Problem: The records below are to be transcribed exactly, with the pictures removed.
Supplied information START
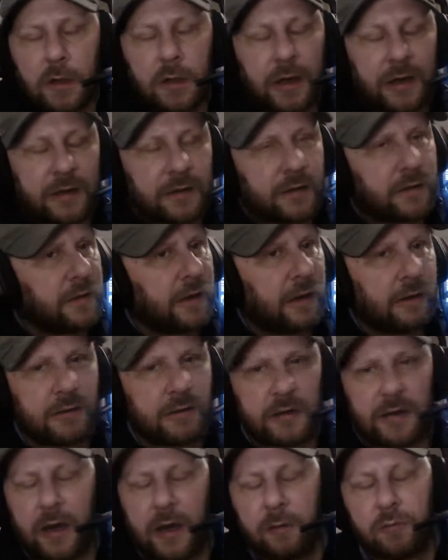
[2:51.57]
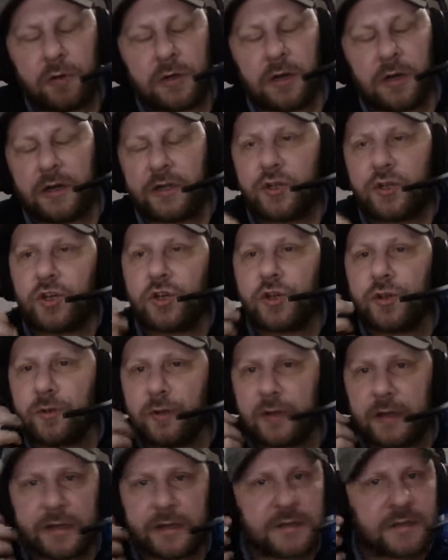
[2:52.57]
I would like chew
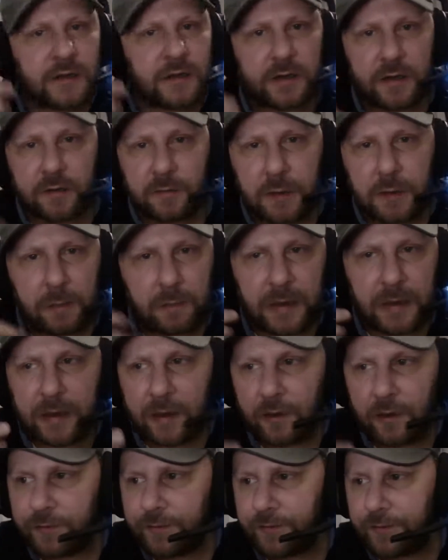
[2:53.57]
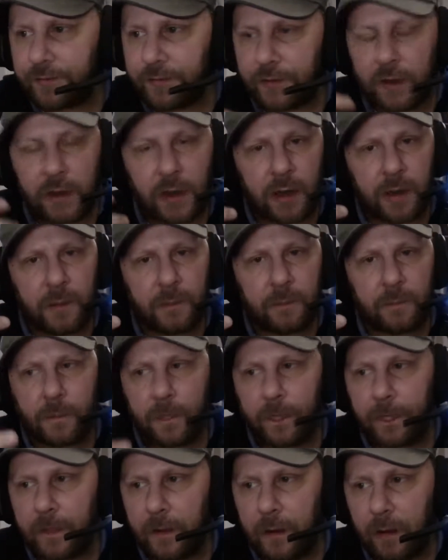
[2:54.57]
the inside of my mouth.
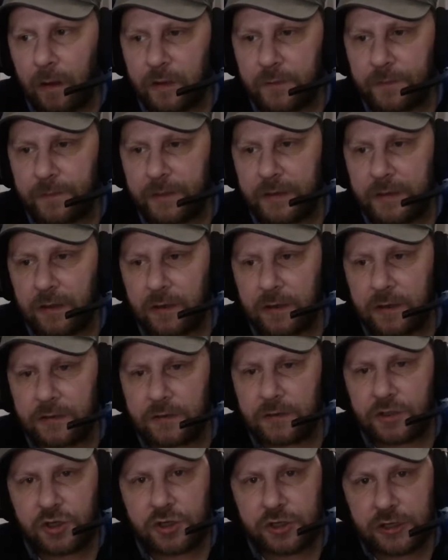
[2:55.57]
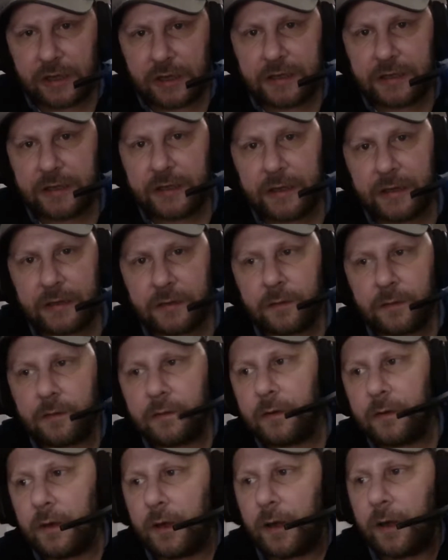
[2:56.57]
I'd be like shaking,
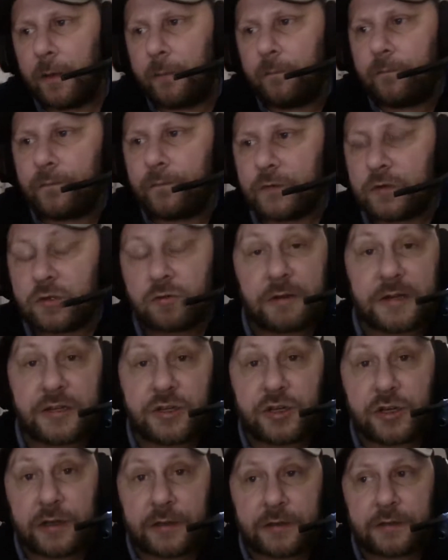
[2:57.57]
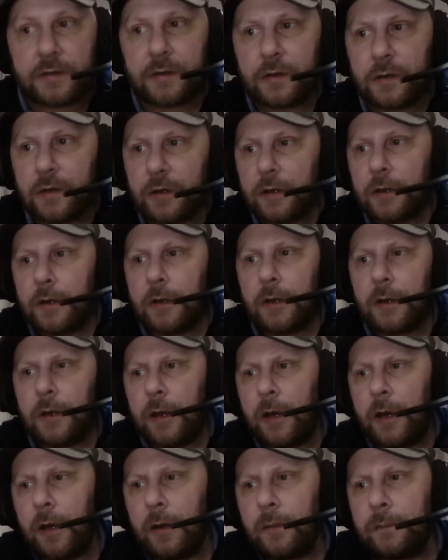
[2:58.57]
twitching,
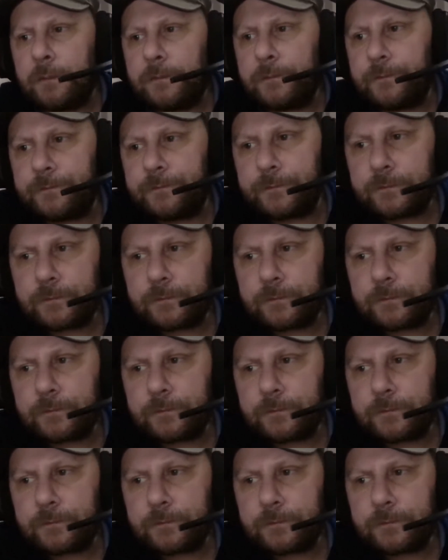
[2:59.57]
um,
Supplied information END
Written reply:
[2:51.57]
[2:52.57]
I would like chew
[2:53.57]
[2:54.57]
the inside of my mouth.
[2:55.57]
[2:56.57]
I'd be like shaking,
[2:57.57]
[2:58.57]
twitching,
[2:59.57]
um,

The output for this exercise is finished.